- Problem requirements -
Each image should be skipped while the records are restated word for word.

────────────────────

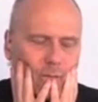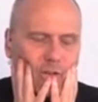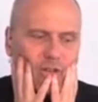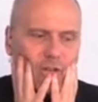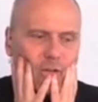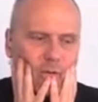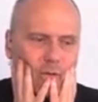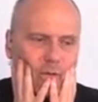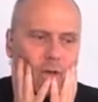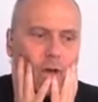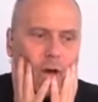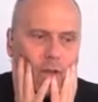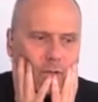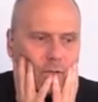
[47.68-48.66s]
What you doing?
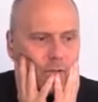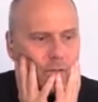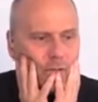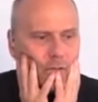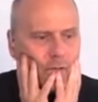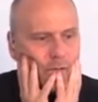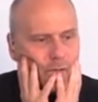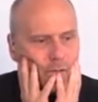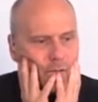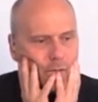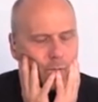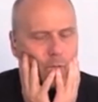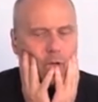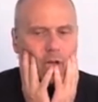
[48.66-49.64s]
Nothing.
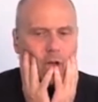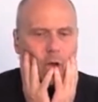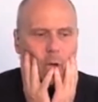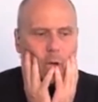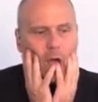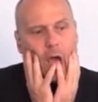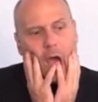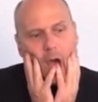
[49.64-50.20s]
Where are you going?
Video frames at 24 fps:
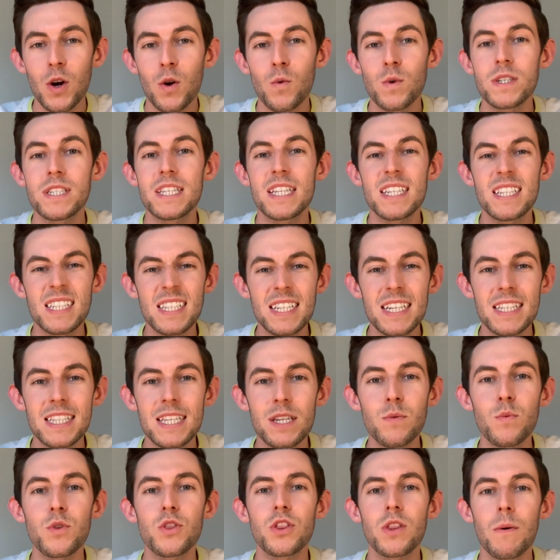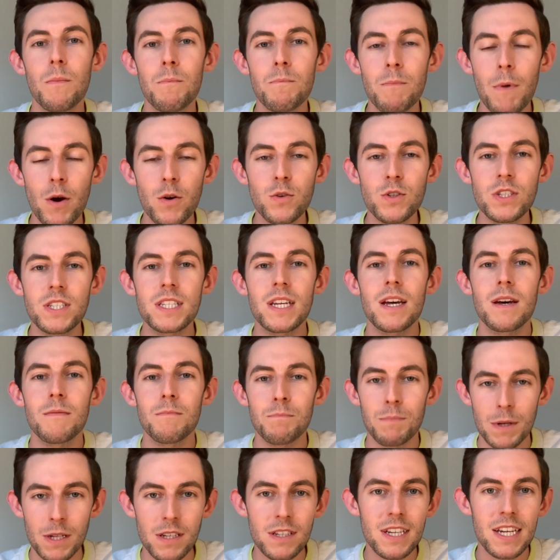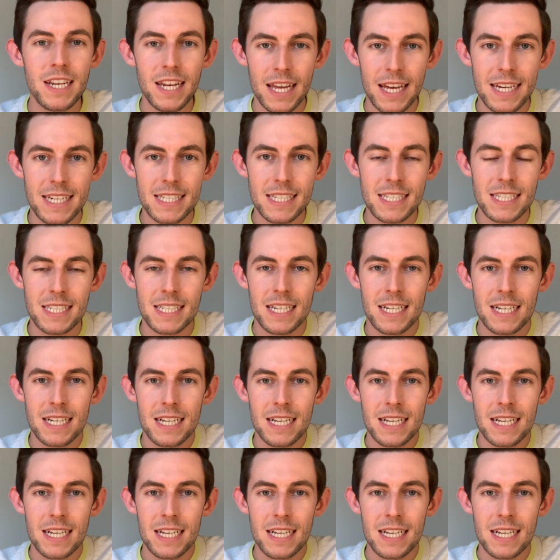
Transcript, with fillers: was the city with the most billionaires.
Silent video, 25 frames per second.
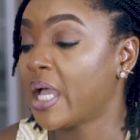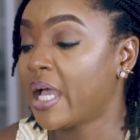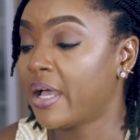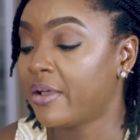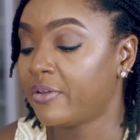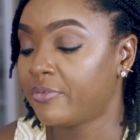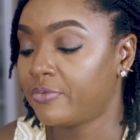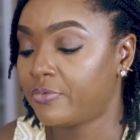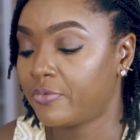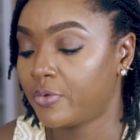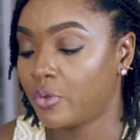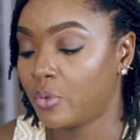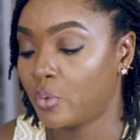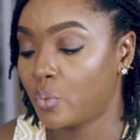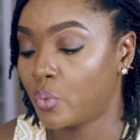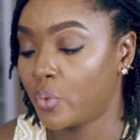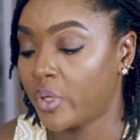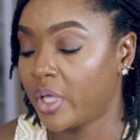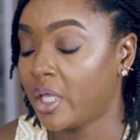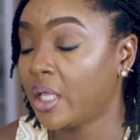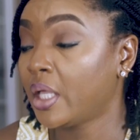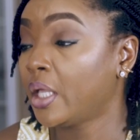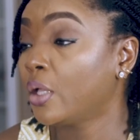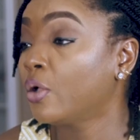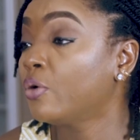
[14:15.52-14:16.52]
we have a
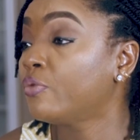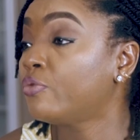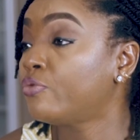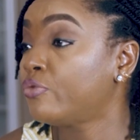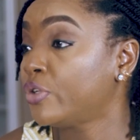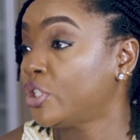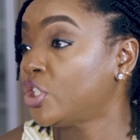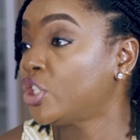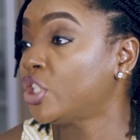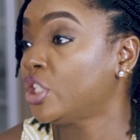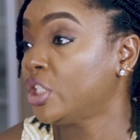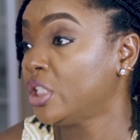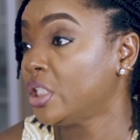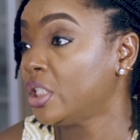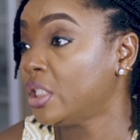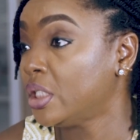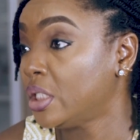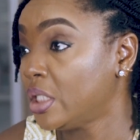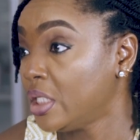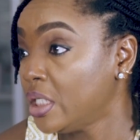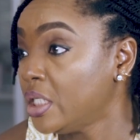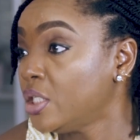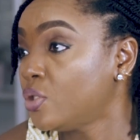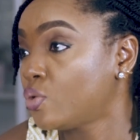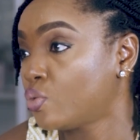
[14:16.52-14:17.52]
way of
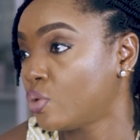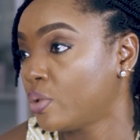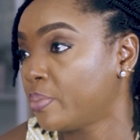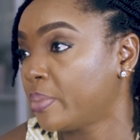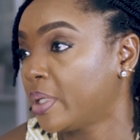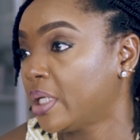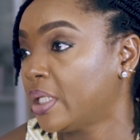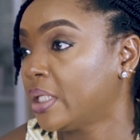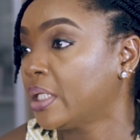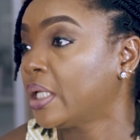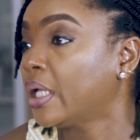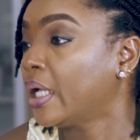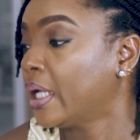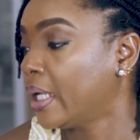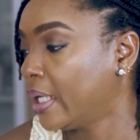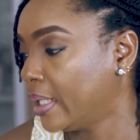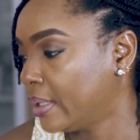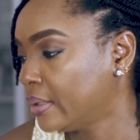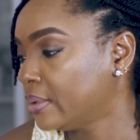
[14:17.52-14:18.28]
reaching these women,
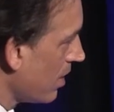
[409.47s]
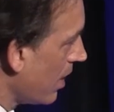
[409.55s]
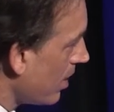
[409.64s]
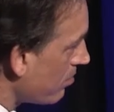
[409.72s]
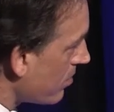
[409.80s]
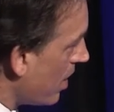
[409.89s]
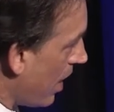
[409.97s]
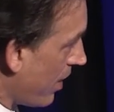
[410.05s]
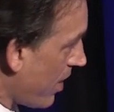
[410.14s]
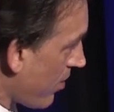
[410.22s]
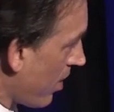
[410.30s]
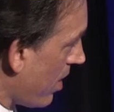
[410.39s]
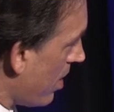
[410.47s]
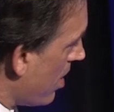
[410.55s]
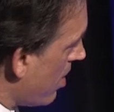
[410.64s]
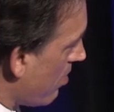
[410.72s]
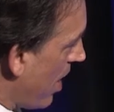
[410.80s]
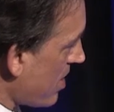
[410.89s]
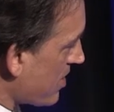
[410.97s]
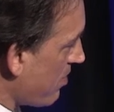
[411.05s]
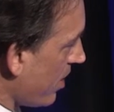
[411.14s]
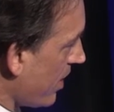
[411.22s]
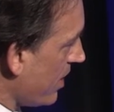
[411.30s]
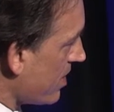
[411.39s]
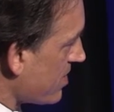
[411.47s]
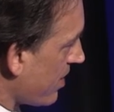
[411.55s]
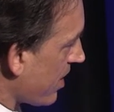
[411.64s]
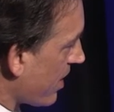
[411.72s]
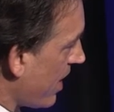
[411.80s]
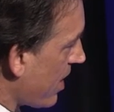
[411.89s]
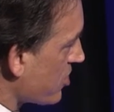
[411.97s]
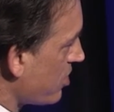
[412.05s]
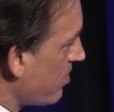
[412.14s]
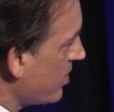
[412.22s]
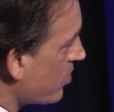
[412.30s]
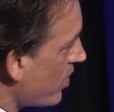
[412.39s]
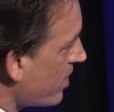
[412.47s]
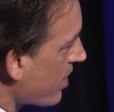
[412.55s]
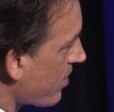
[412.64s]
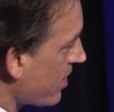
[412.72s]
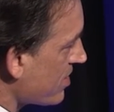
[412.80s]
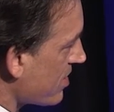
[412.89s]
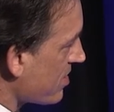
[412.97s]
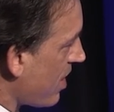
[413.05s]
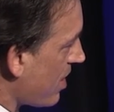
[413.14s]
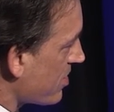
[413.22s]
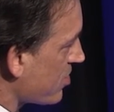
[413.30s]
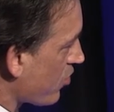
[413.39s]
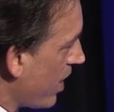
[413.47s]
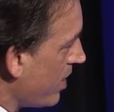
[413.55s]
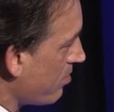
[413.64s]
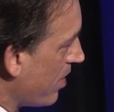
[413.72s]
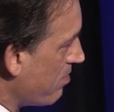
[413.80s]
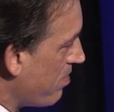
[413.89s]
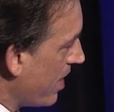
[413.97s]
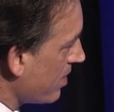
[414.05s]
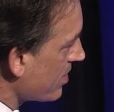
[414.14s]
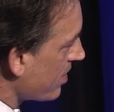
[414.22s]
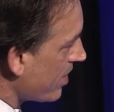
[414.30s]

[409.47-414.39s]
Um, another possibility is that the connection between the things is not straight but bent,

────────────────────

- Answer space -
[47.68-48.66s]
What you doing?
[48.66-49.64s]
Nothing.
[49.64-50.20s]
Where are you going?
Video frames at 24 fps:
Transcript, with fillers: was the city with the most billionaires.
Silent video, 25 frames per second.
[14:15.52-14:16.52]
we have a
[14:16.52-14:17.52]
way of
[14:17.52-14:18.28]
reaching these women,
[409.47s]
[409.55s]
[409.64s]
[409.72s]
[409.80s]
[409.89s]
[409.97s]
[410.05s]
[410.14s]
[410.22s]
[410.30s]
[410.39s]
[410.47s]
[410.55s]
[410.64s]
[410.72s]
[410.80s]
[410.89s]
[410.97s]
[411.05s]
[411.14s]
[411.22s]
[411.30s]
[411.39s]
[411.47s]
[411.55s]
[411.64s]
[411.72s]
[411.80s]
[411.89s]
[411.97s]
[412.05s]
[412.14s]
[412.22s]
[412.30s]
[412.39s]
[412.47s]
[412.55s]
[412.64s]
[412.72s]
[412.80s]
[412.89s]
[412.97s]
[413.05s]
[413.14s]
[413.22s]
[413.30s]
[413.39s]
[413.47s]
[413.55s]
[413.64s]
[413.72s]
[413.80s]
[413.89s]
[413.97s]
[414.05s]
[414.14s]
[414.22s]
[414.30s]

[409.47-414.39s]
Um, another possibility is that the connection between the things is not straight but bent,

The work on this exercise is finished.